The message is clear. There is a lack of good ‘bankable’ projects in the conservation sector that has probability of generating financial returns with robust measurement of social and environmental performance in place. This sector is among the new, emerging sources of ecosystem financing that, if tapped properly with an innovative business model, could result in benefits for the environment and marginalized along with profits for businesses. So, now is the time for Costa Rica to think and act beyond conservation, creating a new marketplace in the forestry/agroforestry sector that contributes to income generation and job creation. And, in order to unlock dormant private capital, it is important to rightly leverage dedicated public capital through developing solid bankable projects attractive to investors.

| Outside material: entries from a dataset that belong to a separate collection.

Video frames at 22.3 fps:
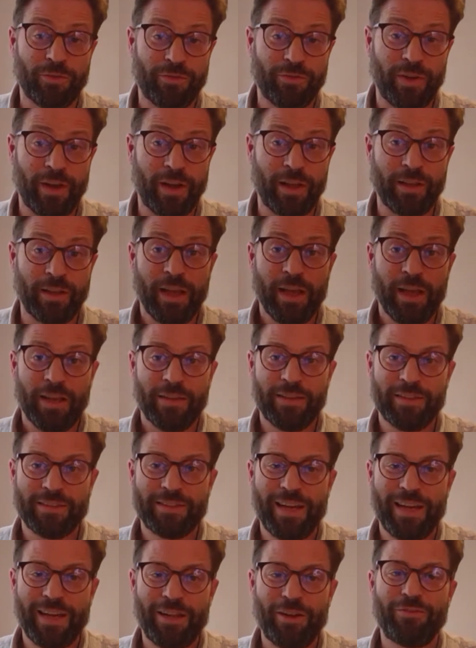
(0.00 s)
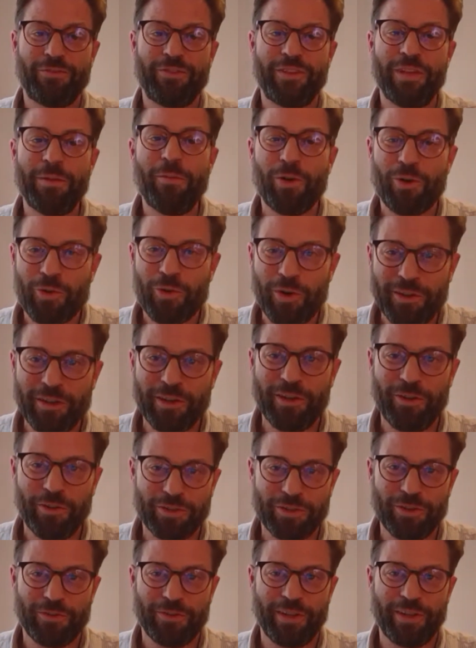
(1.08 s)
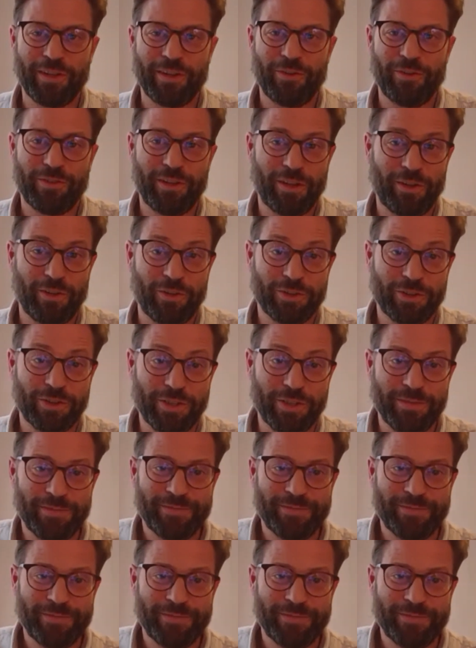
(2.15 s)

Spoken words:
find this kind of democratic use of technology.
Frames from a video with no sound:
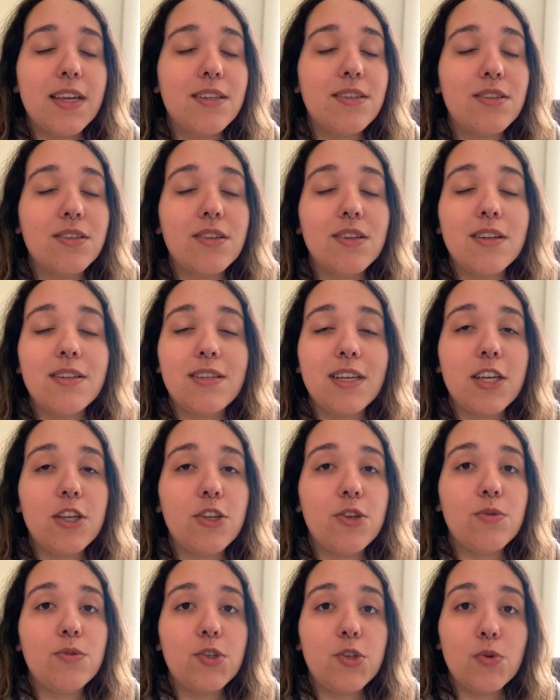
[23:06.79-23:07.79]
it's gonna take
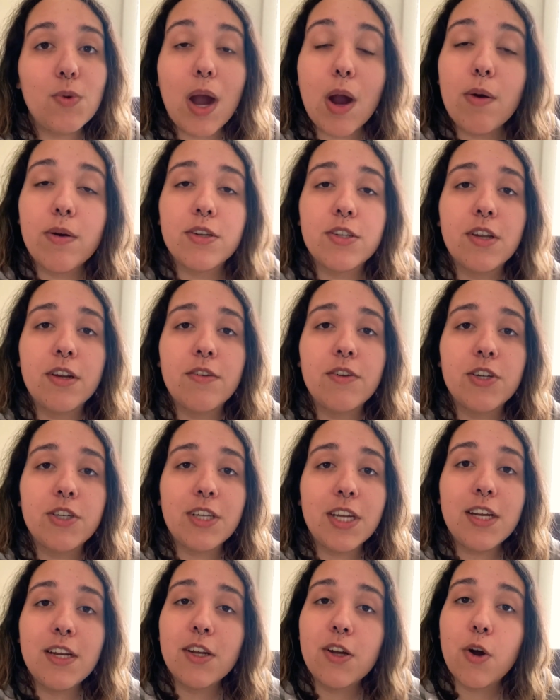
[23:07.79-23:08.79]
you 2 hours out of your
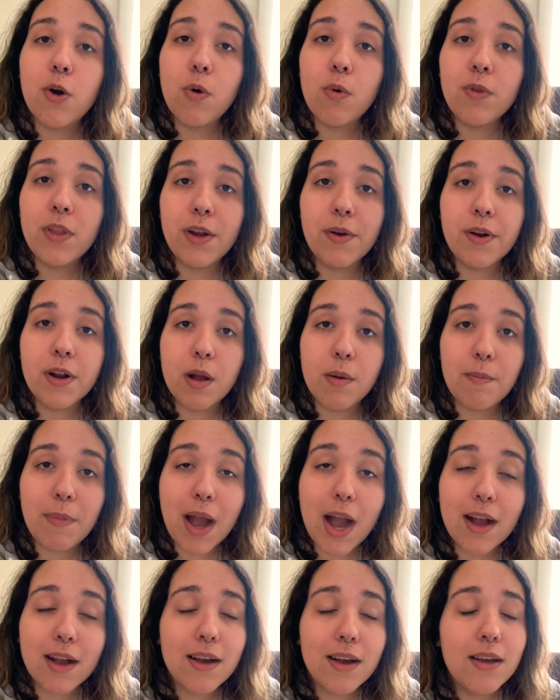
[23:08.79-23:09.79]
day to go there and come
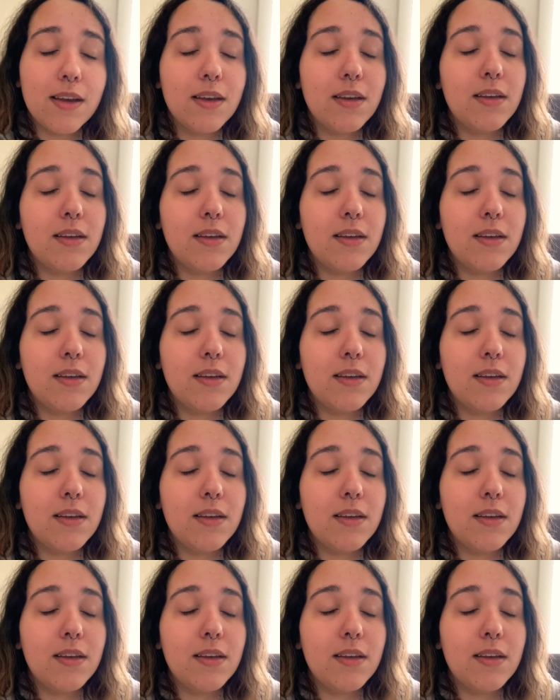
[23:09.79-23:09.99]
back.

But, projects that are based on conservation, sustainable agriculture or forest products, payment for ecosystem services, ecotourism, or some combination of the above, are either costly or have much smaller markets than the competitor. This means it’s difficult to find projects that can scale to appropriate capacity. In such a thin market, structuring good projects requires enormous efforts and collaboration among all relevant stakeholders including government officials, project developers, service providers, financial intermediaries, and traditional and ‘impact-first’ investors. For instance, the existence of an offtake agreement with a credit-worthy counterparty is one of the most important factors to gaining access to finance ensuring bankability. This requires a significant intervention of ‘arrangers’, who encourage entrepreneurs/farmers to identify commercially viable sustainable products to produce and/or support buyers to find reliable suppliers of goods. This does not only necessarily mean that brokering sales arrangement, but also developing a strategy or creating an enabling condition (e.g. marketplace) whereby sustainable and innovative projects can be developed.

The Global Green Growth Institute (GGGI), where I work as a project manager for Costa Rica, would like to take that role filling the gap in the market. That’s why we have recently started to join forces to scale up Costa Rica’s Environmental Bank Foundation (FUNBAM) to become a dedicated vehicle for financing sustainable development – whose business areas are sustainable productive landscapes, water resources projection, biodiversity conservation, and sustainable cities. The plan is to support FUNBAM to become more independent entity in a few years, capable of managing projects, making investments, and designing innovative financial mechanisms. This task will eventually help Costa Rica achieve national targets established in the Nationally Determined Contribution (NDC) to the Paris Agreement, and the country’s domestic 2021 Carbon Neutrality target.

We hope many forward-looking and savvy public and private investors interested in making impact and stories in conservation finance come and join us to experiment together to structure projects with this platform. If you remember what Costa Rica has been doing from 1987 with PES policy architecture, and its still vibrant sprit of entrepreneurship beyond conservation, you might get more bang for your buck.

Well, I finally crossed the bridge safely. And yes, I thought I overcame from the trauma of the hanging bridge, perhaps because of the rain on that day, the ‘purple rain’, if I may call it. Pura Vida!


3f8e176Juhern Kim is a Senior Land-Use Specialist in the Investment and Policy Solutions Division at the Global Green Growth Institute. He has been a project manager for Costa Rica since August 2015.